**Exercise prompt:**
Only one stretch of the data should be retyped: the lines from the line containing "Video frames at" through the line containing "Lip reading: Y'all". Keep pictures out of it.

[Opening The data section]

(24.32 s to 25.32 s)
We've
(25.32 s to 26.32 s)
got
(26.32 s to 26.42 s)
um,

[Closing The data section]
[Opening The data section]

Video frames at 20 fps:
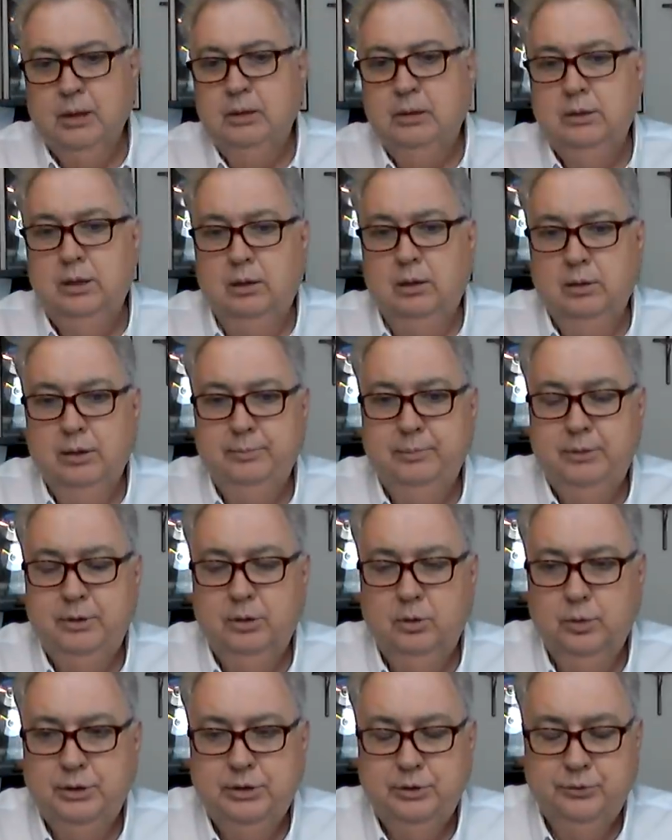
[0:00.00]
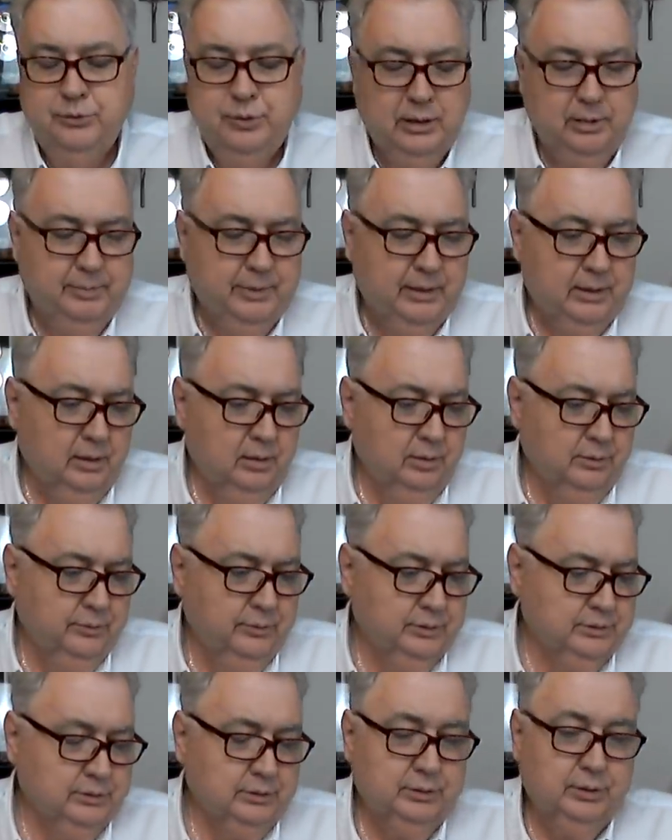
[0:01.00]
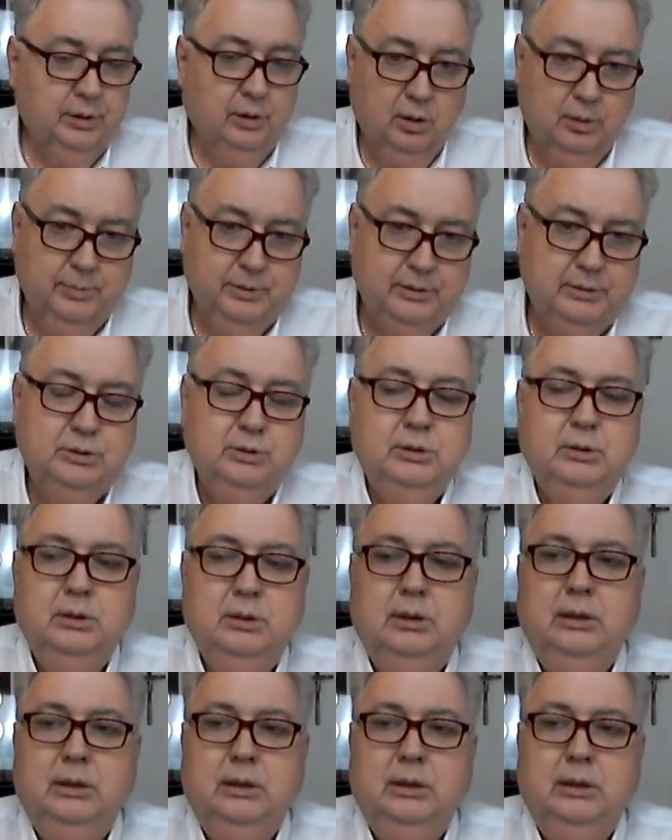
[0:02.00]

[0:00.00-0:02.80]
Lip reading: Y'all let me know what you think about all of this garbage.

[Closing The data section]

**Expected output:**
Video frames at 20 fps:
[0:00.00]
[0:01.00]
[0:02.00]

[0:00.00-0:02.80]
Lip reading: Y'all let me know what you think about all of this garbage.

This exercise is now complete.